((

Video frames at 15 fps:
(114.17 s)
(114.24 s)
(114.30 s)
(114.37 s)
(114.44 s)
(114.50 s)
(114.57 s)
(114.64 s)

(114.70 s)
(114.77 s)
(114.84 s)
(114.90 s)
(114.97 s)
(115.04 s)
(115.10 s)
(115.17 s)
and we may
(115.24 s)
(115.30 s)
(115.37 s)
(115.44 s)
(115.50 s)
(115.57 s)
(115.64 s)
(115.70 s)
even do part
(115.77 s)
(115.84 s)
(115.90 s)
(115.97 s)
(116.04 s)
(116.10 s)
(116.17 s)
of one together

))
((

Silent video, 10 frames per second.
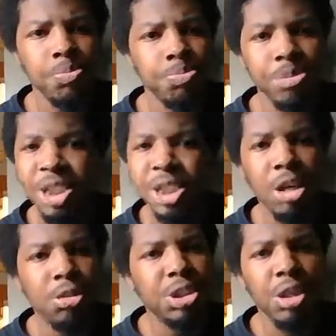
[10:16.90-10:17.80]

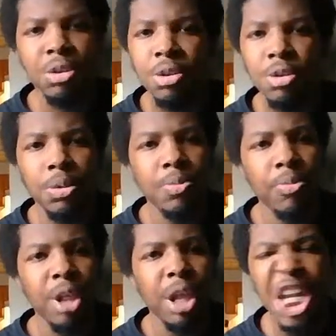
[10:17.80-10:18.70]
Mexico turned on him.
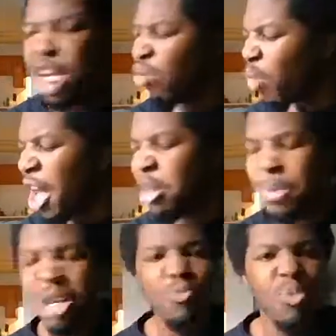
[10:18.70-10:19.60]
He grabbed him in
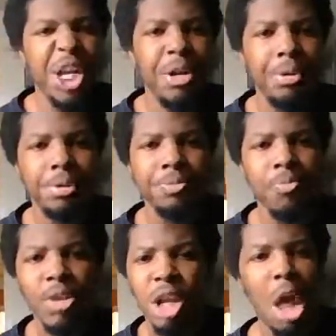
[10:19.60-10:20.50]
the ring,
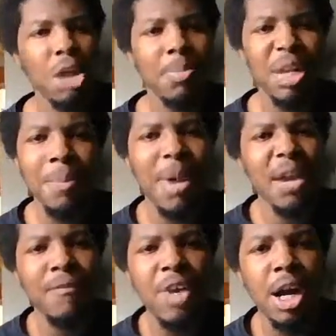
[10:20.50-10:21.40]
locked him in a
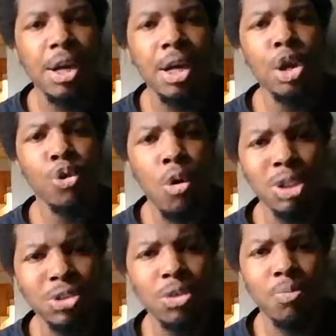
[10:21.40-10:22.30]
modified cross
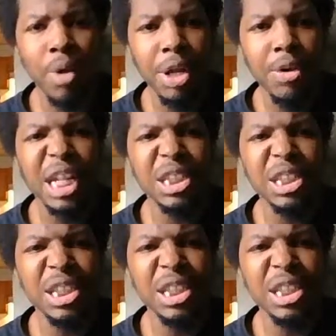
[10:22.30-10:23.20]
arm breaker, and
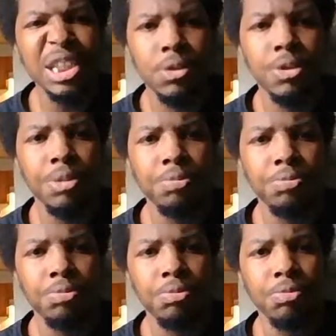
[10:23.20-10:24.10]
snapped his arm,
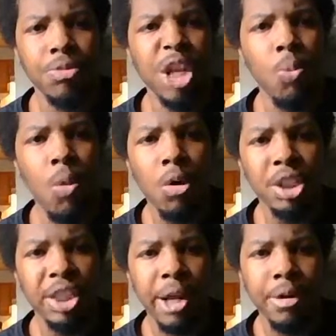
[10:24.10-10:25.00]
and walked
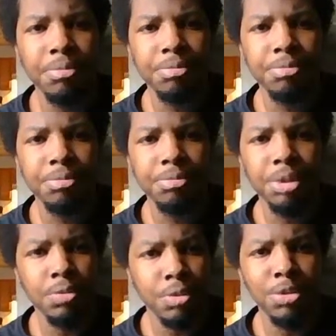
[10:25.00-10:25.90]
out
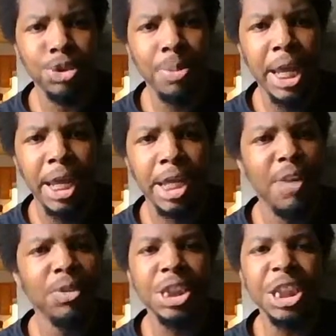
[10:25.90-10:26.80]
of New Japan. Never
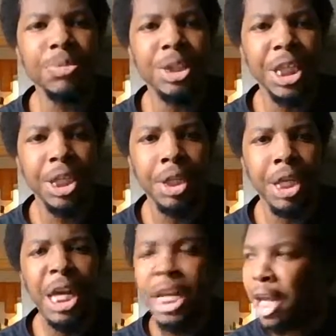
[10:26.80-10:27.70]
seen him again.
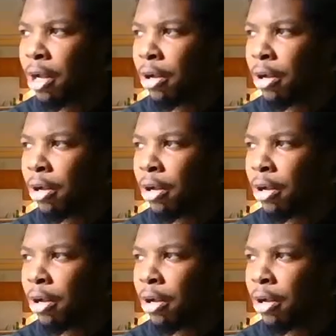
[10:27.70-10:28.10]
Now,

))

TASK GOAL: Every line in the data above that includes the word "frames" should be copied.

TASK ANSWER:
Video frames at 15 fps:
Silent video, 10 frames per second.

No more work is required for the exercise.